┌──

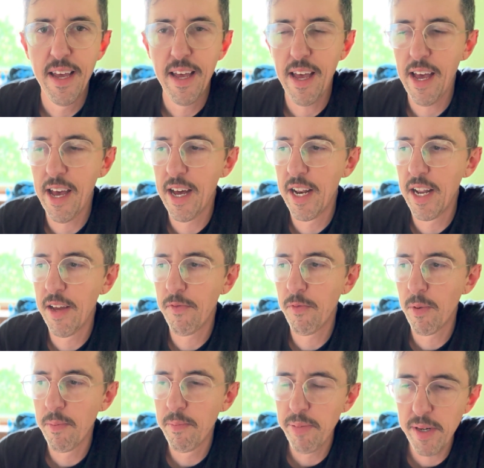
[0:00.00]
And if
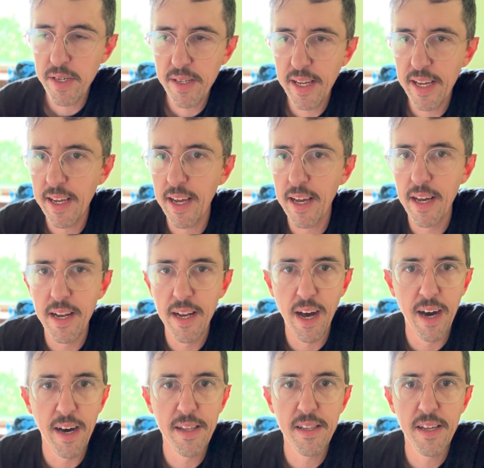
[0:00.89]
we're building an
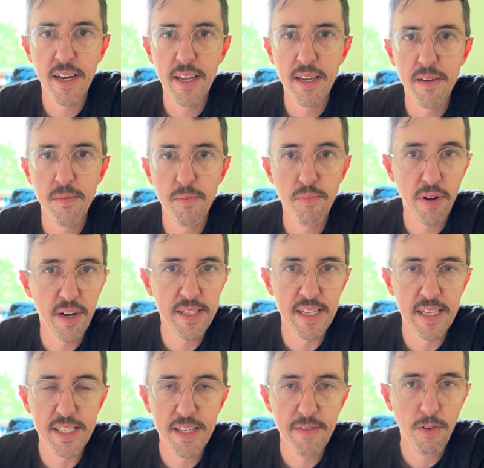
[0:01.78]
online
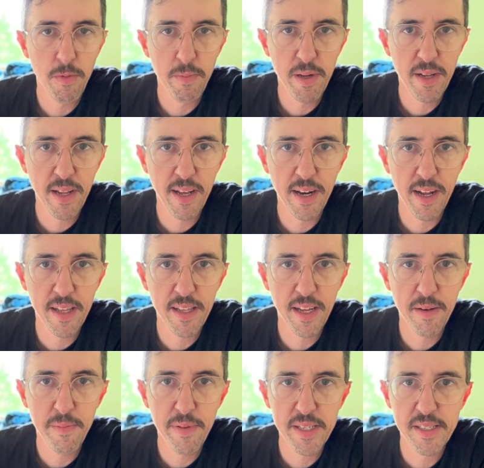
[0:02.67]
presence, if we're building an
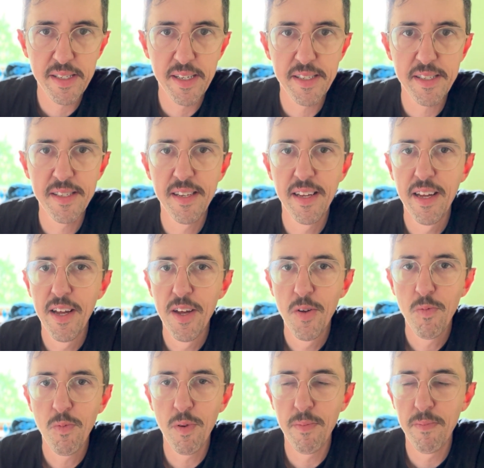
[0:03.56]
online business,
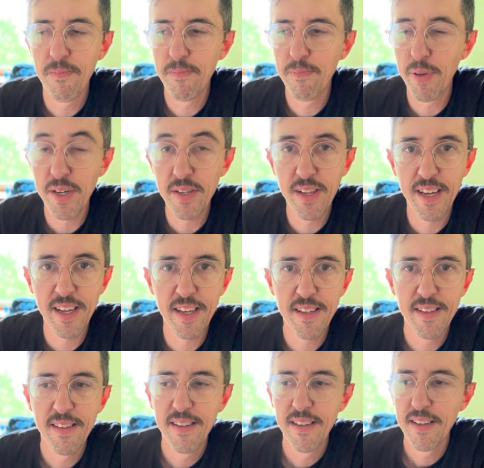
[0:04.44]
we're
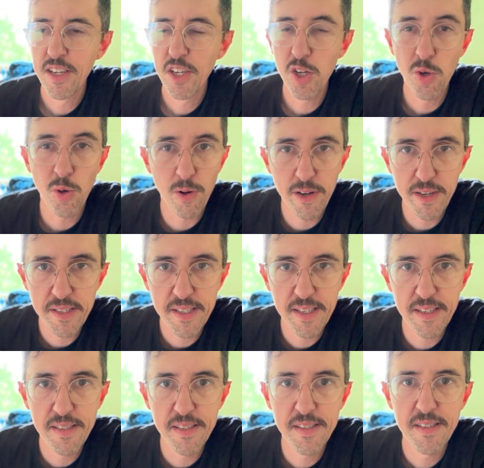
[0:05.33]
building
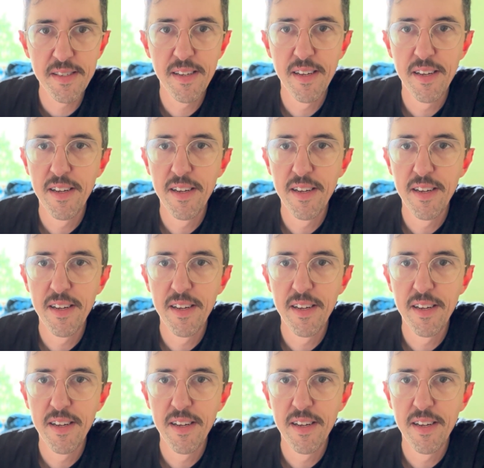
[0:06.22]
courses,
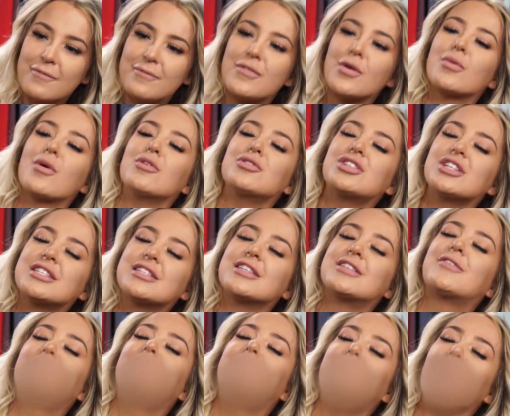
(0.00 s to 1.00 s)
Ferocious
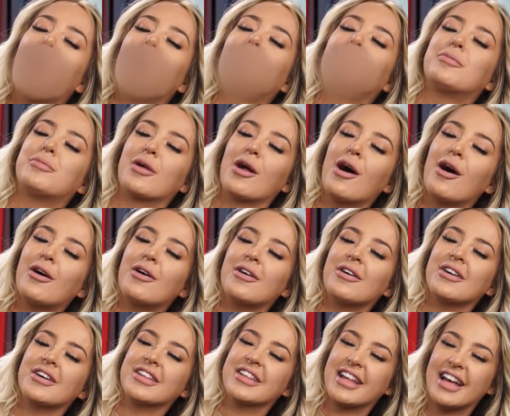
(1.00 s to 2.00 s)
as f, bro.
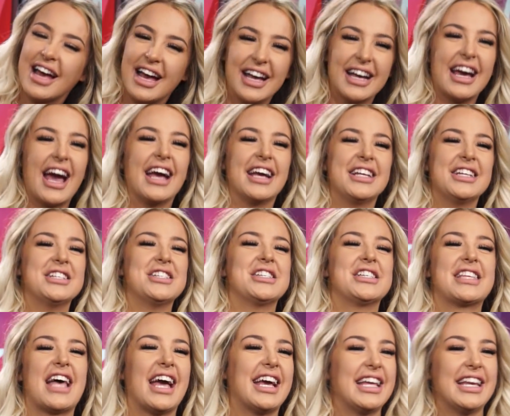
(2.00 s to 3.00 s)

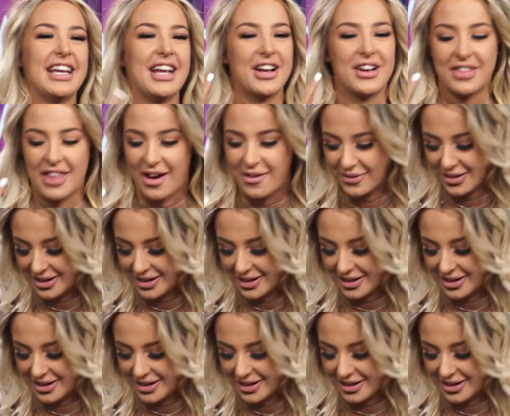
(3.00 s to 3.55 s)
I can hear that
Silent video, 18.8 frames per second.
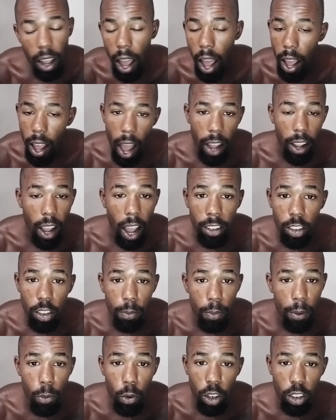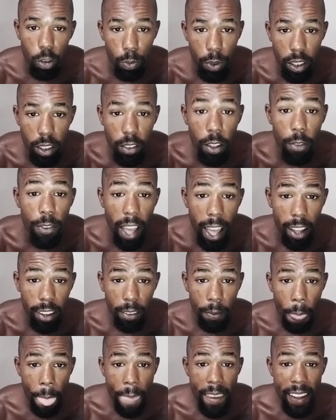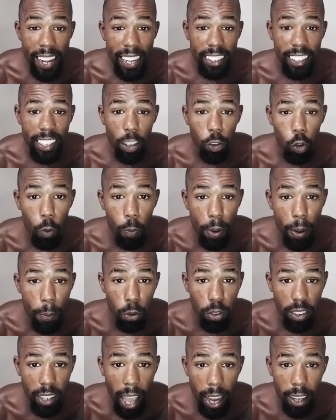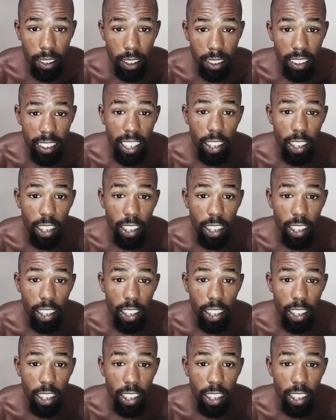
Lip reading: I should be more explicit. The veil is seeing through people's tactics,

└──

From the first line to the last, repeat the records above exactly, leaving out the pictures.

» OUTPUT OF THE EXERCISE:
[0:00.00]
And if
[0:00.89]
we're building an
[0:01.78]
online
[0:02.67]
presence, if we're building an
[0:03.56]
online business,
[0:04.44]
we're
[0:05.33]
building
[0:06.22]
courses,
(0.00 s to 1.00 s)
Ferocious
(1.00 s to 2.00 s)
as f, bro.
(2.00 s to 3.00 s)

(3.00 s to 3.55 s)
I can hear that
Silent video, 18.8 frames per second.
Lip reading: I should be more explicit. The veil is seeing through people's tactics,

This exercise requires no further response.